Thursday, June 25, 2009

:(

I can't explain the loss I feel. It seems all the people who I love dearly are so far from me. My sister and her family left for Jordan this week and I am missing them terribly. I wish they could live here where I could be around to watch my nieces and nephews grow up and where I can pick up the phone at any moment to talk to my sister (without worrying what time it is there). Although I am missing out on those things and I feel this tremendous loss once again...I am also reminded that I have had many opportunities to travel and experience new things because of it.

I want to win the lottery so I can visit them often...I guess I can't win without playing...I better get moving on that! :)

Sunday, June 21, 2009

Job Title

I am a Sign Language Interpreter...I've been called a signer....a deaf interpreter...and today for the first time I was called a hand linguist. I think I like that one the best...it sounds classy ;)

Friday, June 19, 2009

Row 31

I was on line...ready to board the plane, I took note of my seat number and made my way to 31A. As I was getting closer to my seat I realized that I was going to be in the last row, which was a first for me. I was also going to be in a window seat which is not my preference, but I was unable to switch it to an aisle seat at the kiosk earlier in the day. I convinced myself that it was a short flight and I could hold my bladder, so being stuck in a window seat was no big deal.

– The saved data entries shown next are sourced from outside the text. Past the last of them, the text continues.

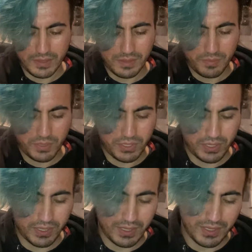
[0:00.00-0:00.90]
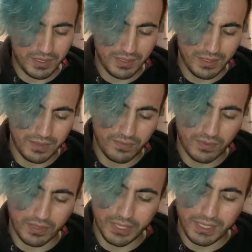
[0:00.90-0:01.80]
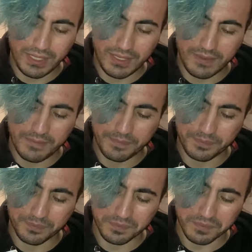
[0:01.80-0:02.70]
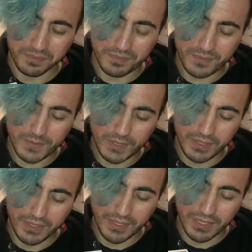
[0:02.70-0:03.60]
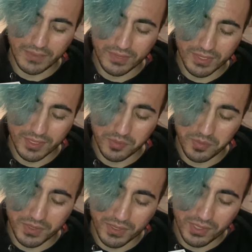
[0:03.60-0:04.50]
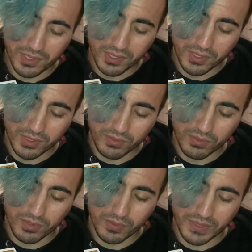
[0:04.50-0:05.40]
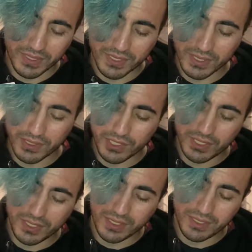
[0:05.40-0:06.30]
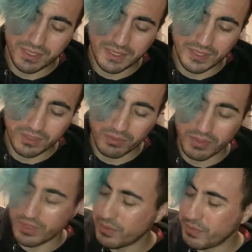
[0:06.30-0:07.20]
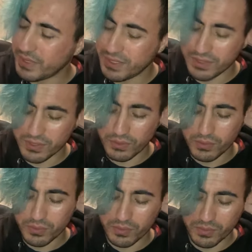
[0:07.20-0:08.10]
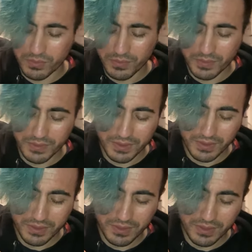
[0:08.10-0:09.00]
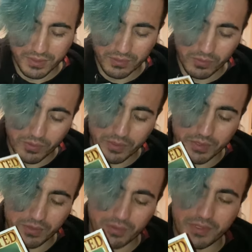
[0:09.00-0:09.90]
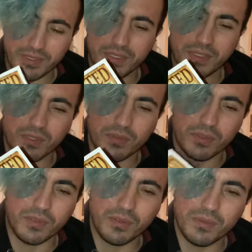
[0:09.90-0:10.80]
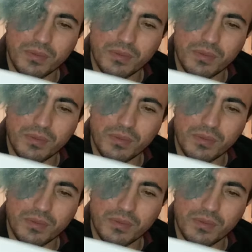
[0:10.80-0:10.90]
a bunch of guys. If you're lucky, enough subs, you could win Sanji. You could win Zolo. Roronoa Zolo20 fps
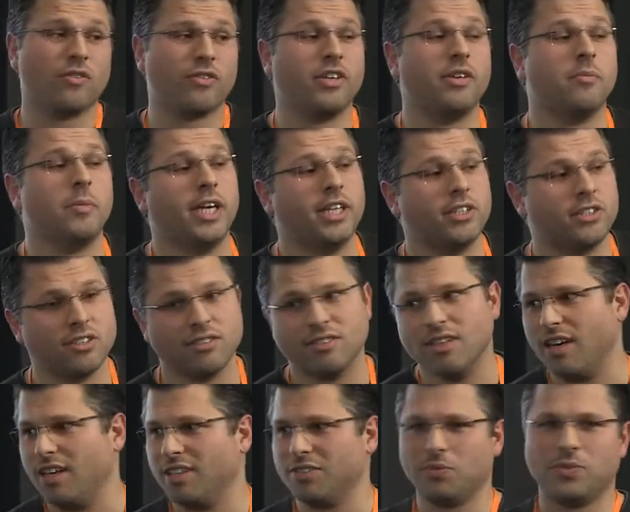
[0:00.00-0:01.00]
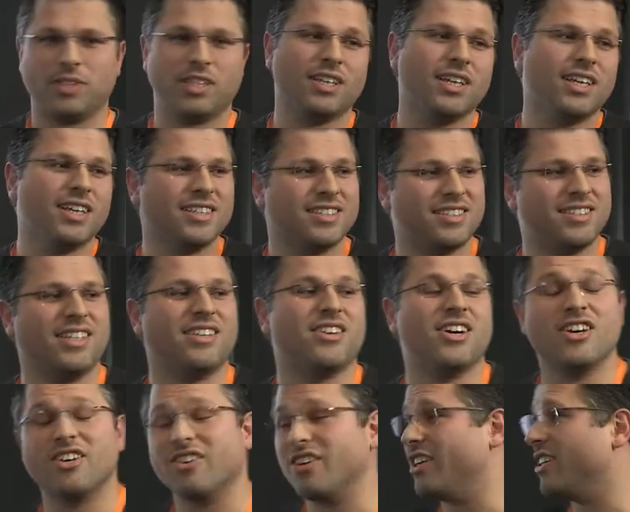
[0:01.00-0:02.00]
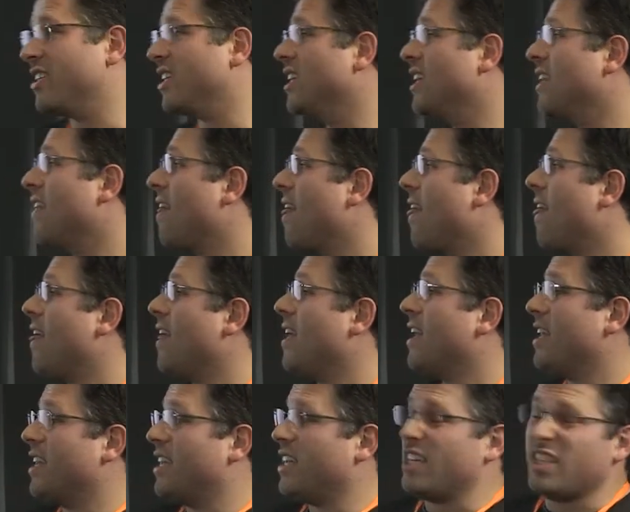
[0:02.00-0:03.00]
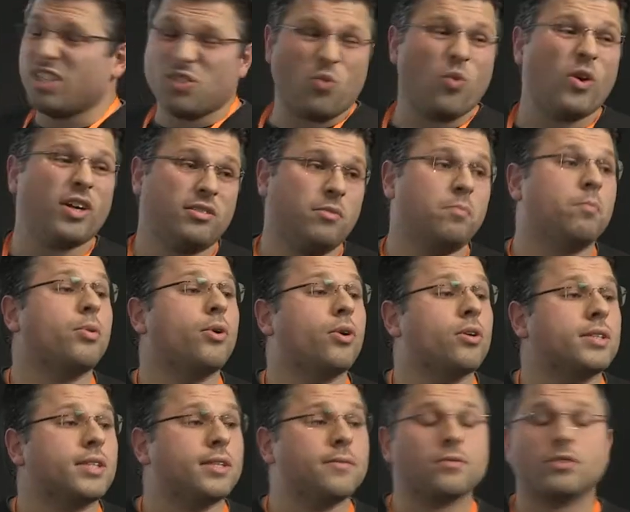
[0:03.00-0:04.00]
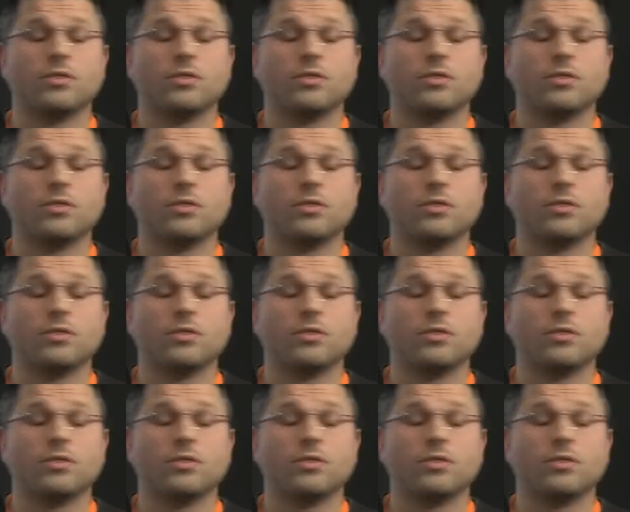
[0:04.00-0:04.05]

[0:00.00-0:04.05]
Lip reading: images, as we seen earlier, is quite important.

EXCEPT...the last row doesn't have a flippin' window. I watched as everyone hurried to their seats and came to the realization that the flight was packed and there was no way I would be able to switch my seat (plus who would want to switch with me...that's the worst seat ever?!?)
I read my book and tried to ignore the fact that I am super claustrophobic. I felt out of breath...I kept trying to keep calm and did everything I could to not flip out. Finally we were in the air. The guy in front of me was getting comfy and reclined his seat back...as if it wasn't bad enough, now I was even more closed in with no window to see the outside world (and I was not able to recline my own seat because last row seats obviously don't recline). I thought maybe there is a vacant seat...I frantically waved down the flight attendant and asked him if I there was anyway I could sit somewhere else...I didn't realize how freaked out I was until I noticed that my voice was cracking and tears were welling up in my eyes. I could tell the flight attendant felt bad for me but there was nothing he could do. I felt like I was going to hyperventilate at any moment and was shuffling through the seat pocket in front of me for the barf bag. The good news is I made it in one piece...but never will I ever sit in 31A again.